In April, new research by the laboratory found that the level of carcinogenic pollutants in the air had doubled over the past five years, leading to a higher risk of developing cancer.
Now, the explosive munitions detonating in the heart of the city are adding to a cacophony of toxins in the air.
Saliba said she is not aware of anybody currently assessing the ramifications for the city’s air quality, despite its seriousness for public health.
The uncertainty of what chemicals are being released, whether from the ammunition or from the buildings burning as a consequence, have left people anxious.
Saliba, who is a well-known expert on air pollution, said she receives “almost one call per day from people who are really worried about the smoke and are aware of air pollution”.
Last Saturday night, Israel launched multiple strikes on Dahiyeh that set homes and shops on fire. By Sunday morning, a cloud of smoke hung over the city.
Lebanese journalist Kim Ghattas wrote on social media site X on Sunday: “Unbreathable air in the city from air strikes. Forest fires in the mountains. This country is literally in the fog of war.”

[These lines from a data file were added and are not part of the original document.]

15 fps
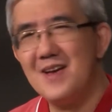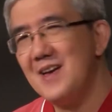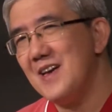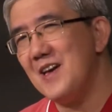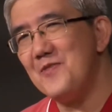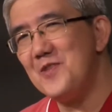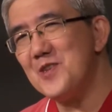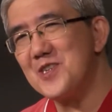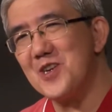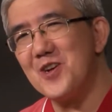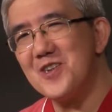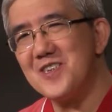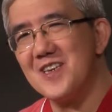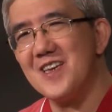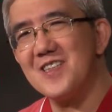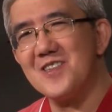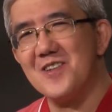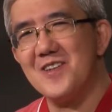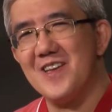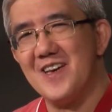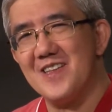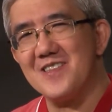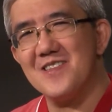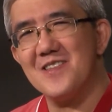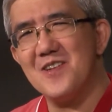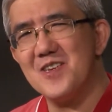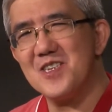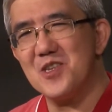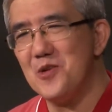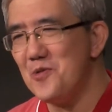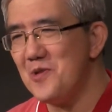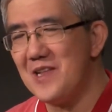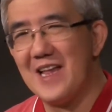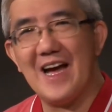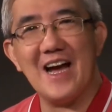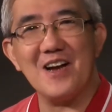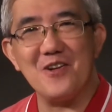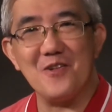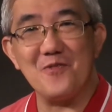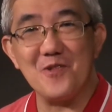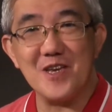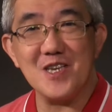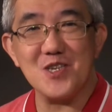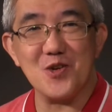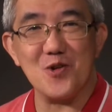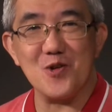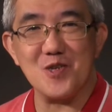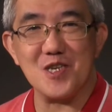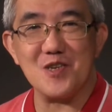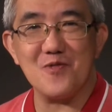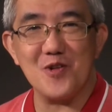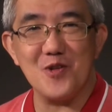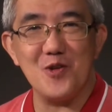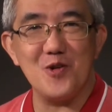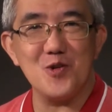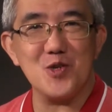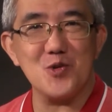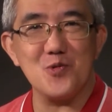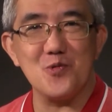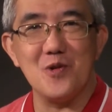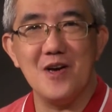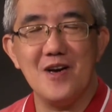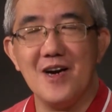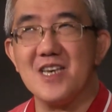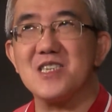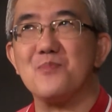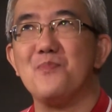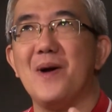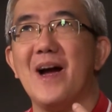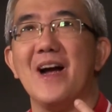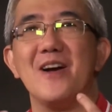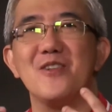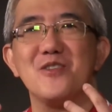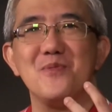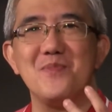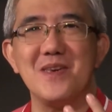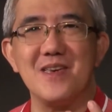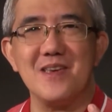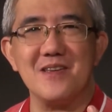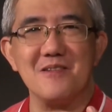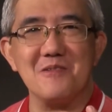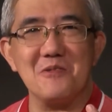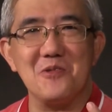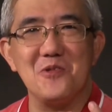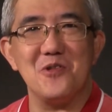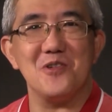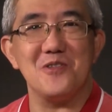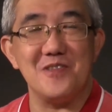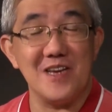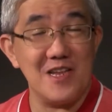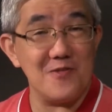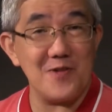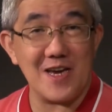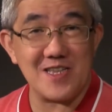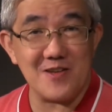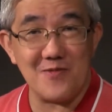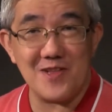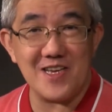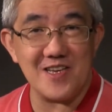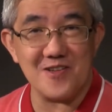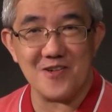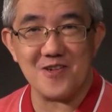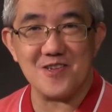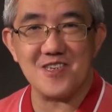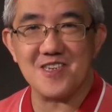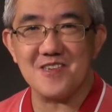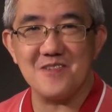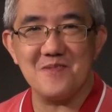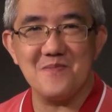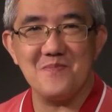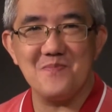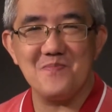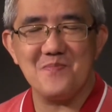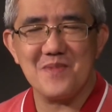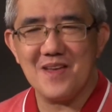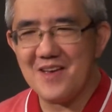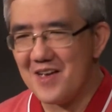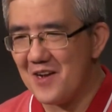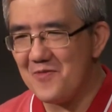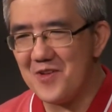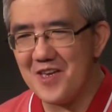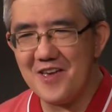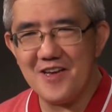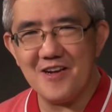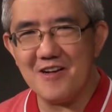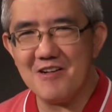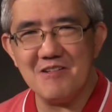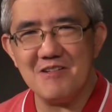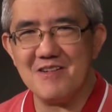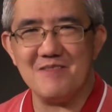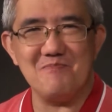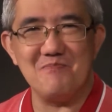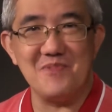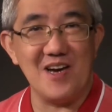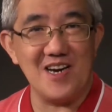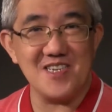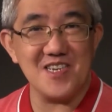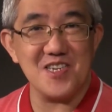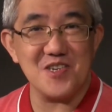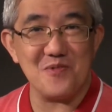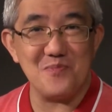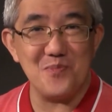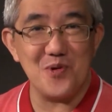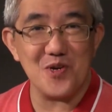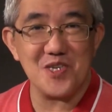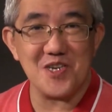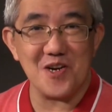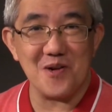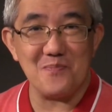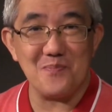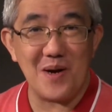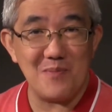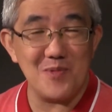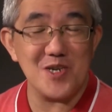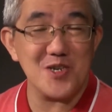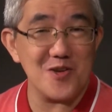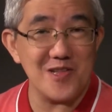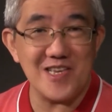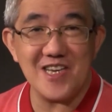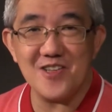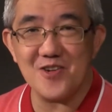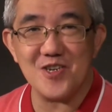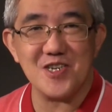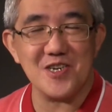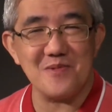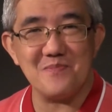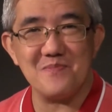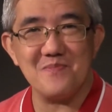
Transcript: If you search the internet, there is no lack of resources for those who aspire to be good and effective leaders. Every year, uh, dozens of books are published on leadership.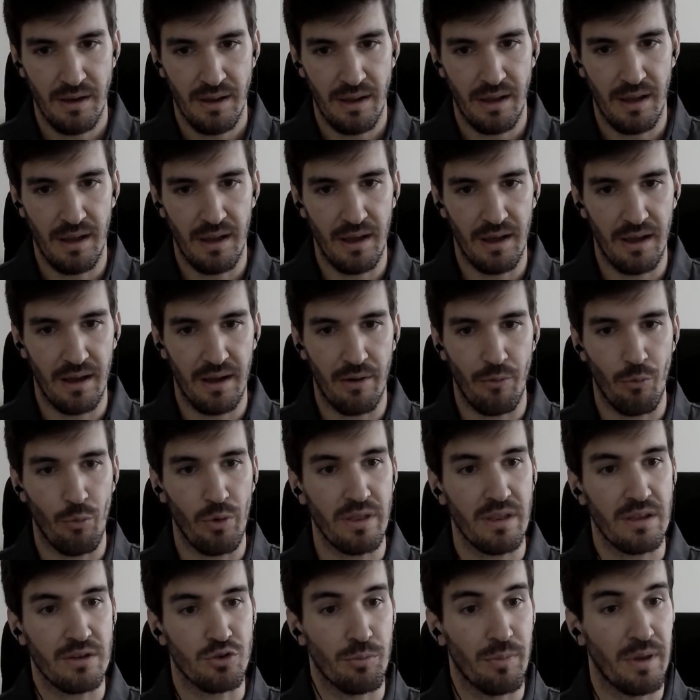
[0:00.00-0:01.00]

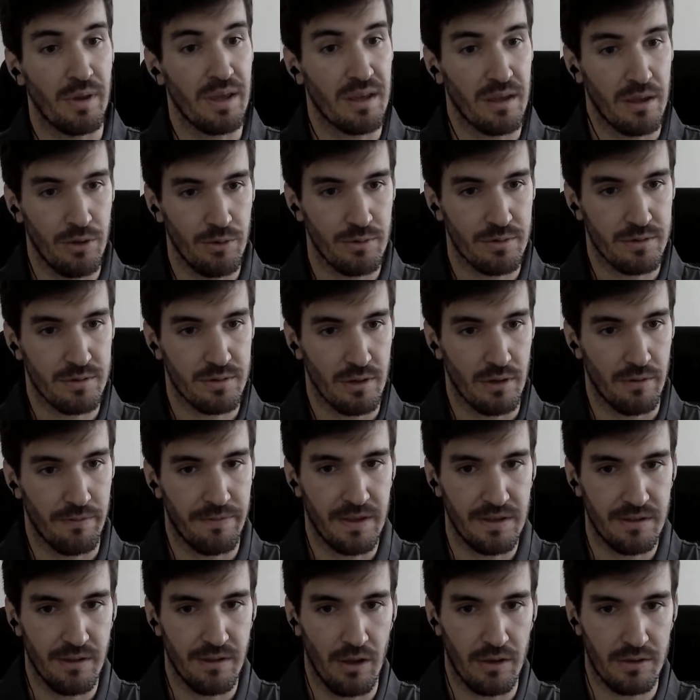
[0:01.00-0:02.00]
ready to make use of
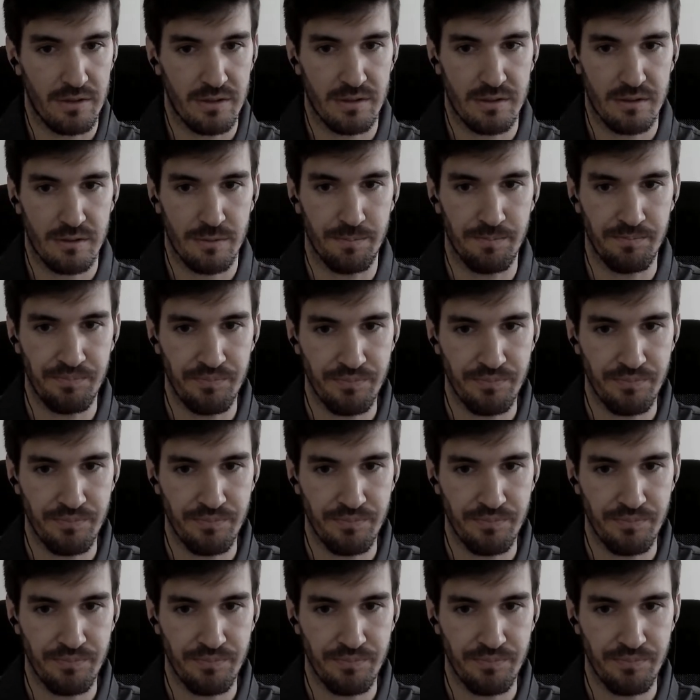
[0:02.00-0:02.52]
these logs.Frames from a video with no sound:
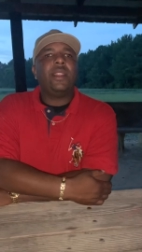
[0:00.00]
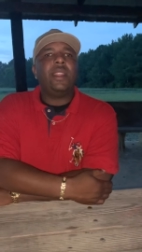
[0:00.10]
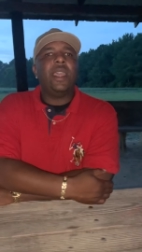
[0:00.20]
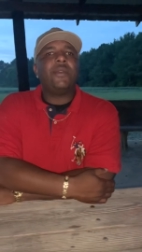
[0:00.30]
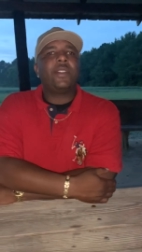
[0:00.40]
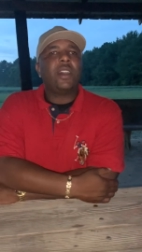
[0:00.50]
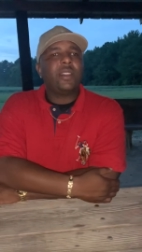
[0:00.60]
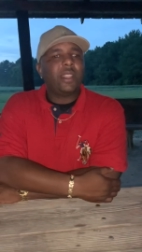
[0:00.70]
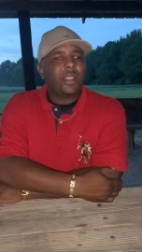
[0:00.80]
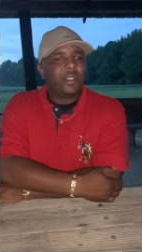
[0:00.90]
never
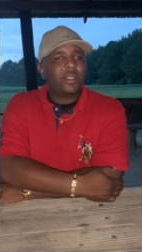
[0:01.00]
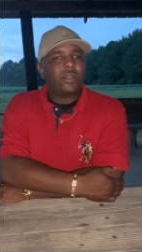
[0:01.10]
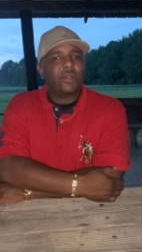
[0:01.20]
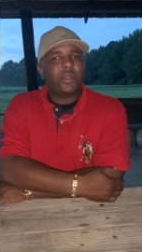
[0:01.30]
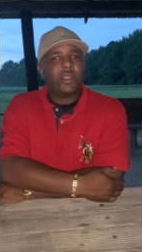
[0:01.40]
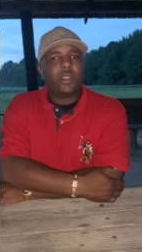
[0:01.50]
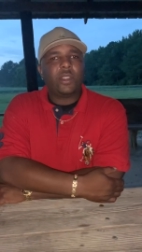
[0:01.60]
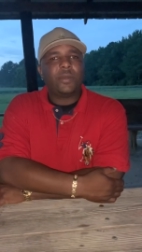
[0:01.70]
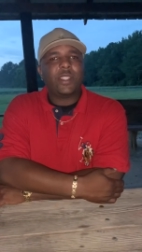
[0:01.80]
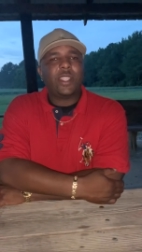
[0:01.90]
thought they could do. You know
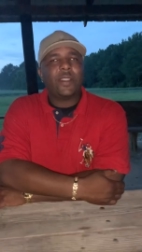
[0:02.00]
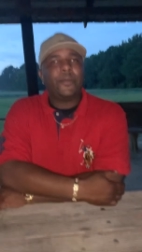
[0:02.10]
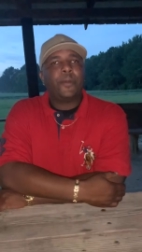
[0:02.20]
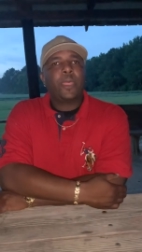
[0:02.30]
what I'm saying?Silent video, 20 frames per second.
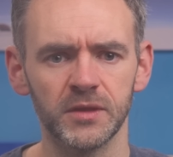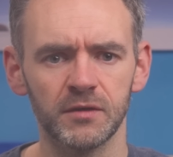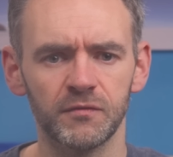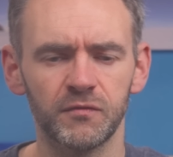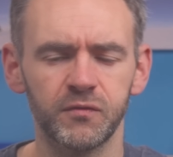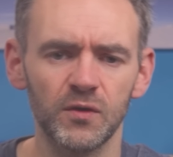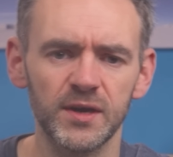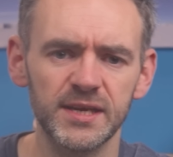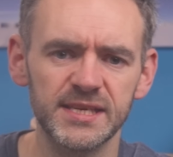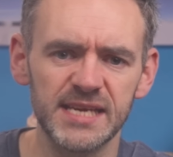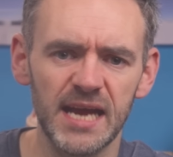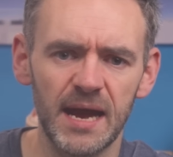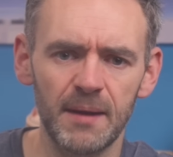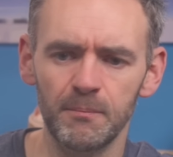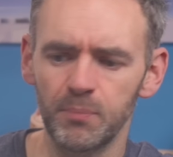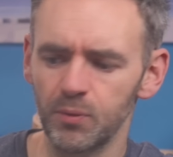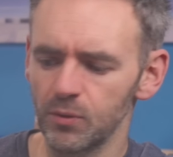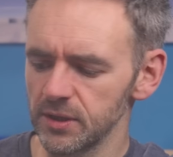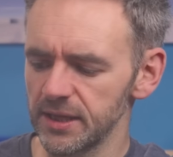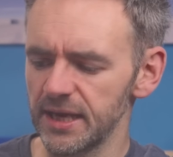For
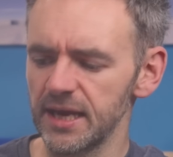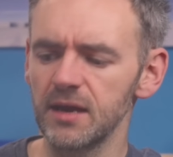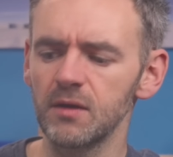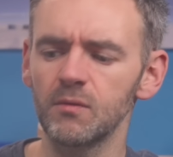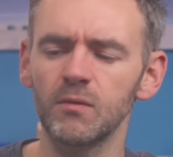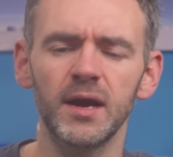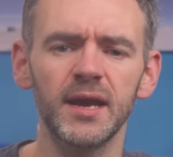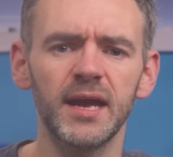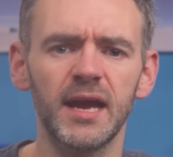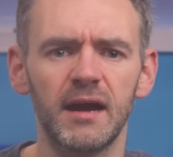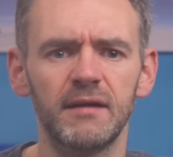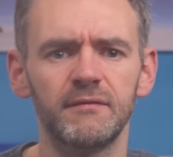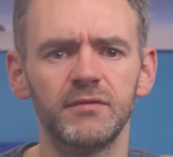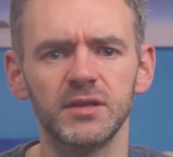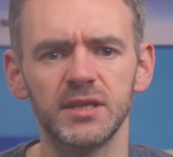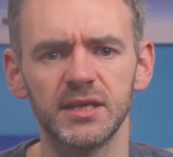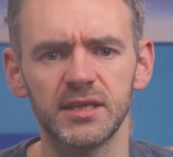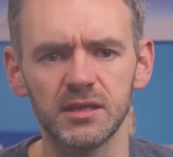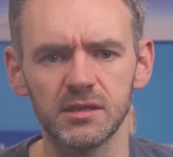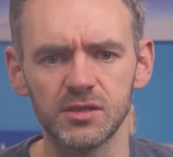example, here I have a
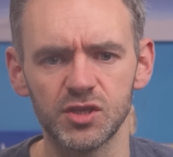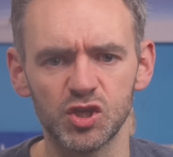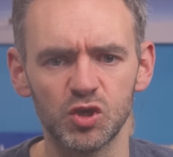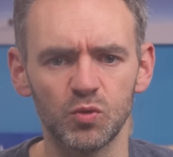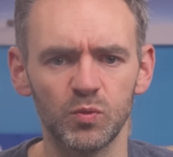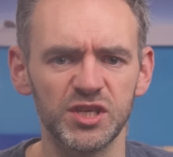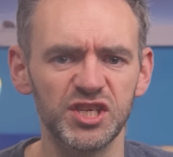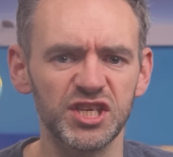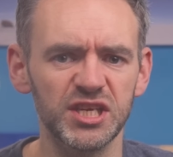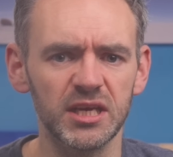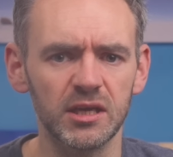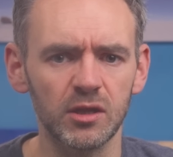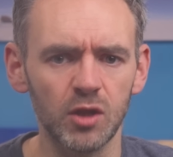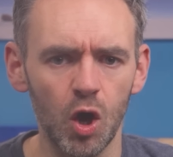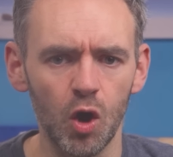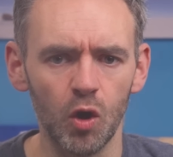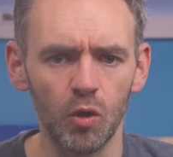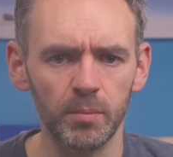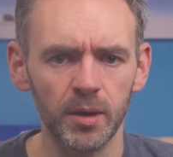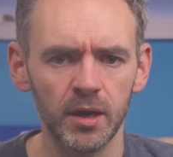little squishy
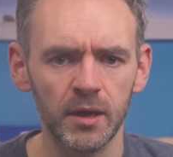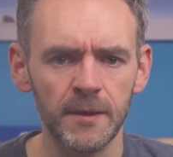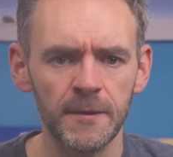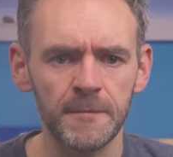globe,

Saliba said that the medley of materials typically found in homes, such as wood treatment chemicals, paints, cleaning materials, can all emit harmful emissions.
“All of these chemicals are interrelated and are interacting with the fire and what you see in the morning is basically a soup of all of these together,” she said.
There are proven links between these anthropogenic emissions and the cause of serious health problems, such as lung or cardiovascular diseases, Saliba explained.
Heavy warheads
There are fears that Israel’s use of so-called ‘bunker buster’ bombs which can penetrate dozens of metres underground – suspected to have been used in the strike that killed Hezbollah chief Hassan Nasrallah – could be filled with depleted uranium.
The Syndicate of Chemists in Lebanon recently warned that the use of these weapons in densely populated areas “causes many diseases, especially when inhaled”.
Satellite imagery analysis assessed by the BBC showed that more than 3,600 buildings across Lebanon were damaged or destroyed in the first two weeks of October. Â
In one recent Israeli strike on the city, captured on camera, a warhead can be seen plummeting towards a large residential building, rapidly detonating on impact and bringing an entire apartment block down and pushing huge billows of dust and smoke into the sky.
Experts noted that the weapon appeared to be a smart or guided bomb likely to carry a 2,000 pound warhead, amongst the largest of its kind.
British charity The Conflict and Environment Observatory says that explosive ammunition in urban settings has harmful impacts for pollution levels. It notes that “typical contaminants” of concern, whether from weapons or buildings, include “metals like lead and chromium, fuel oils, PCBs, fire retardants, explosives and asbestos”.
Other environmental researchers note that the destruction of infrastructure from wars can take years to clear, and leave harmful debris in areas for long periods, risking the contamination of water supplies and the wider environment.
For Saliba, who has spent 20 years tracking the air quality in the city, the current pollution crisis is just the latest disaster for a country which has never had the luxury of prioritising a healthy environment due to repeated conflicts.
“It is very unfortunate that we keep losing our environment and our surroundings because we’re putting it as a second or third priority, and we have so many other priorities to really take care of,” she said.